Sitting around convinced that THIS IS IT, means that you think that you or your source is a prophet and knows exactly what Hashem is doing. That is false. Our job is not to bring Moshiach. It’s to improve our relationship with Hashem. Let Him worry about Moshiach. Is this a "stepping-stone" to Moshiach? I believe so. Is this IT? I hope so. But maybe not? We’ve been hoping for a long, long time, and have gone through quite a bit before. And what will happen to those people who believe THIS IS IT, and in another year, he's still not here? What a terrible thing! They put all their 'emunah' in one basket....

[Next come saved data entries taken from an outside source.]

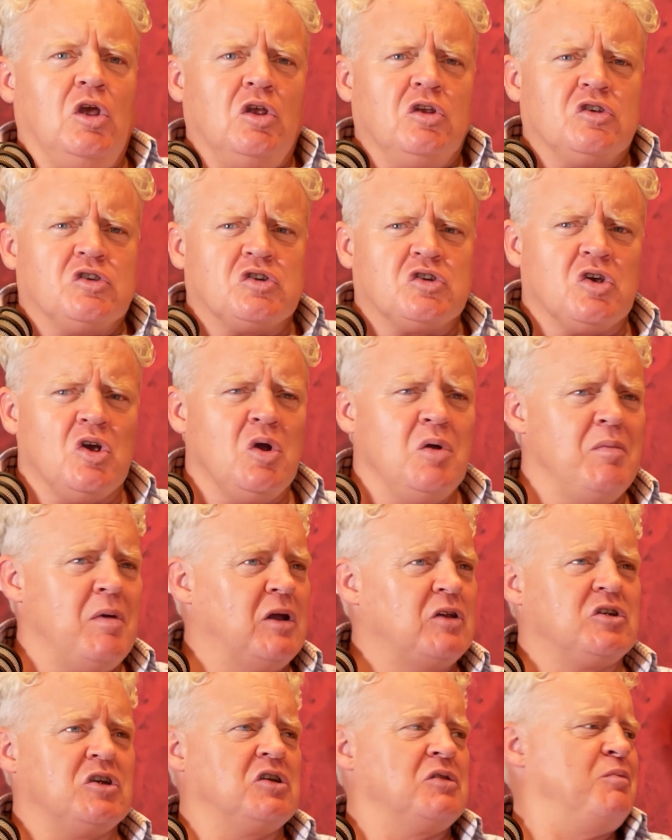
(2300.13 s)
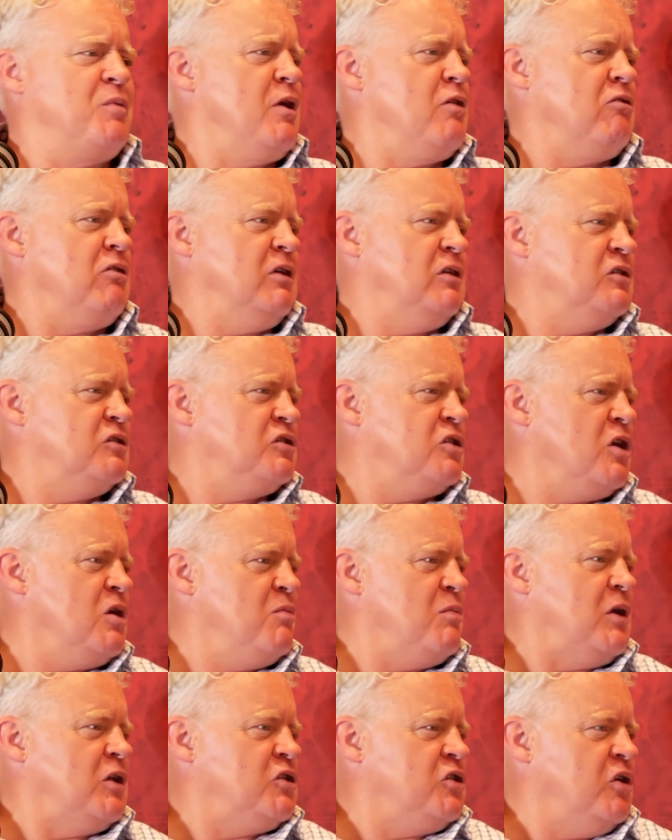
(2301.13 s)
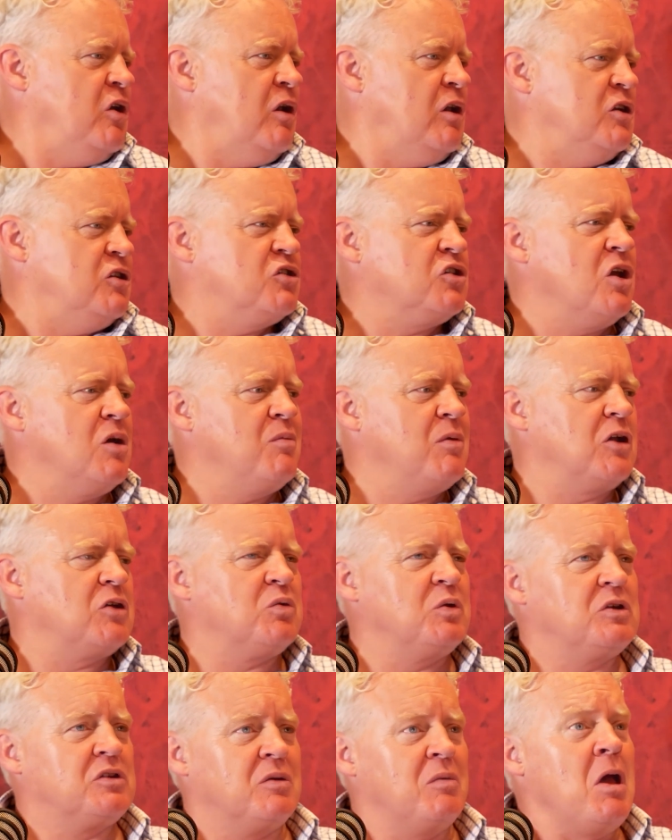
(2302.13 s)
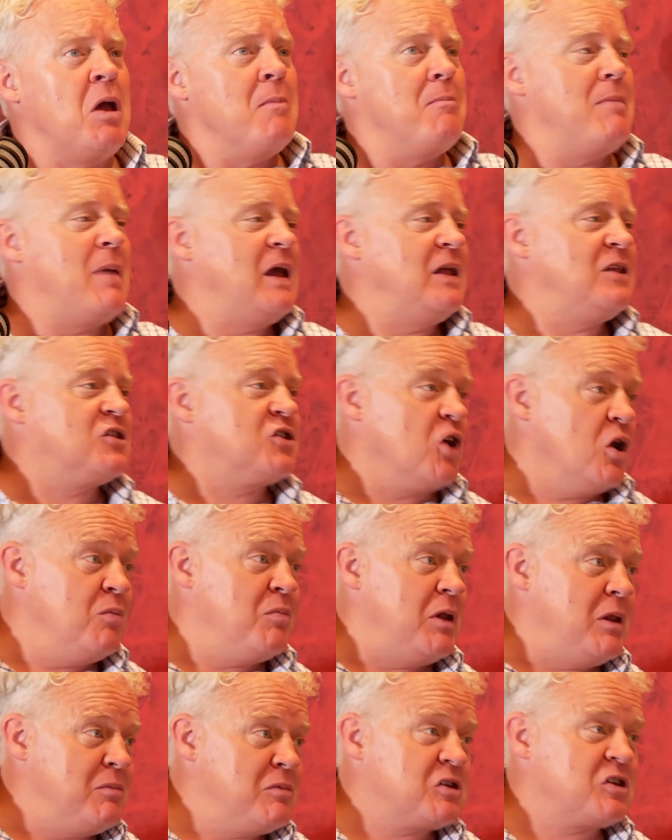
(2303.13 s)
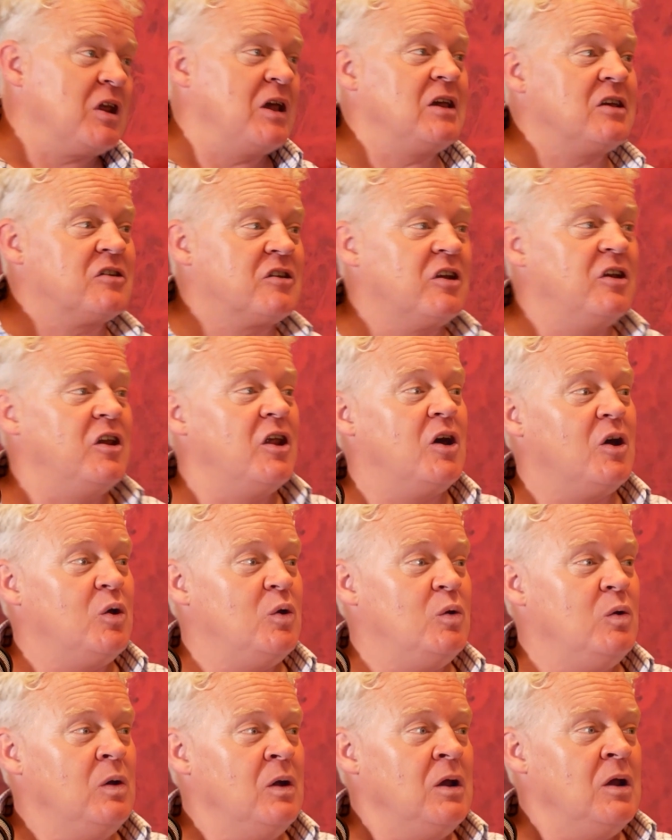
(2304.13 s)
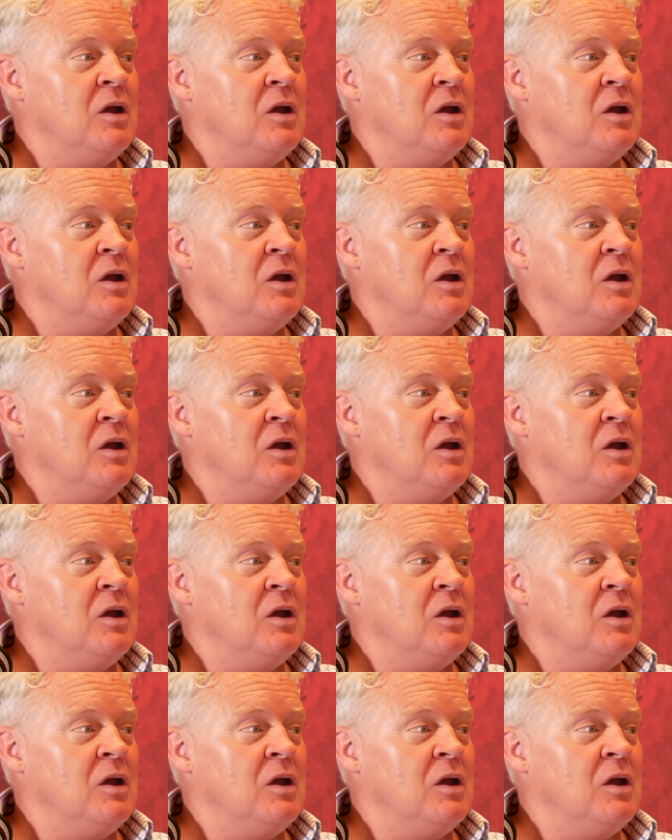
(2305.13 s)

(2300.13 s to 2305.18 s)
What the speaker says: so much experience, so much knowledge, so much wisdom, made so many mistakes to know,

Sitting around convinced that this is all because of the non-Jewish world or the non-religious is just as stupid. Again, you’re making yourself a prophet. And like the above group, you think that you don’t have to do anything since it’s not your fault.
Sitting around believing that you are above all this. Well, I really don’t know what to say about that. All the major, leading rabbanim have been coming out and saying to follow the guidelines laid out by the government. Even at one point, in the beginning, one of the leading rabbanim was telling people to keep the boys schools/yeshivos open, so Torah can be learned. Yet, at the same time he was still telling people that outside of that, the rules of the government should be followed. (Shortly after, after speaking directly to government health officials and learning the statistics of the virus, did he agree to shut down the yeshivos.)
The only proper thing to do is to take this seriously, and instead of looking for "quick fixes" or "quick answers," to sit and focus on yourself and your family and what YOU can do to improve yourself for real.
Throw away the silly "emunah" books and pick up a real one that will help you internalize that whatever Hashem is doing, it’s for our best.